Awareness – noun – Dictionary.com
“The state or condition of being aware; having knowledge; consciousness.”
One of the topics often stressed in the self-defense community is having ‘situational awareness.’ As my friend Craig Douglas says: “You can’t DO a noun.” Therein lies the core of the problem; we don’t teach people how to do it, so talking about it is mostly lip service.
When you want to learn to do something, you have to practice it. Once again, the dictionary defines practice as something done repeatedly or habitually. So if we want to learn to be aware, we need to work at it repeatedly. There are a number of ways that I practice my awareness and I do them every day, sometimes repeatedly.
In terms of awareness, one of my friends describes it as “what is wrong in my right world?” That’s one way of looking at it. A variant of that is “what is different or out of place?” That can be from the perspective of either what was before or what should be.
When I wake up, one of the first things I do is look out my front window. Is there anything different outside my home? Are there different cars there? Does the neighbor across the street have the porch light on, as it usually is? Is there anything different in my driveway or front yard? If not, then on with the day. If so, does it bear further investigation or do I just file that bit of information away? The essence of what I’m doing is checking for surveillance or an ambush.

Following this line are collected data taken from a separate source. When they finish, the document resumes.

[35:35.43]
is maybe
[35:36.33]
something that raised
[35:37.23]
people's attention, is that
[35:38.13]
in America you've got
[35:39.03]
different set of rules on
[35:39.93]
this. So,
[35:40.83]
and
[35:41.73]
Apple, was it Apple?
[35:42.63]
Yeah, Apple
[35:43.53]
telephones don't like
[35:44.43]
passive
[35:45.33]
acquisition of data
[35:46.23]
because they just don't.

Having dealt with stalkers and possible attackers, both for clients and personally, I consider that very important in my daily routine.
I take a brisk walk around the neighborhood on a four day on, one day off schedule. The route I follow is the same so I can track my time to various checkpoints I’ve established. I don’t wear headphones, although occasionally I will have my phone playing John 00 Fleming Global Trance Grooves at a low level.
As I’m walking, I check out the houses, cars, and yards. I know them fairly well because I’ve been doing this regimen for almost two years. Which houses have been put up for sale and which have been taken off the market are obvious things that I look for. And there a lot of other things that I try to notice, such as cars, people, animals, etc.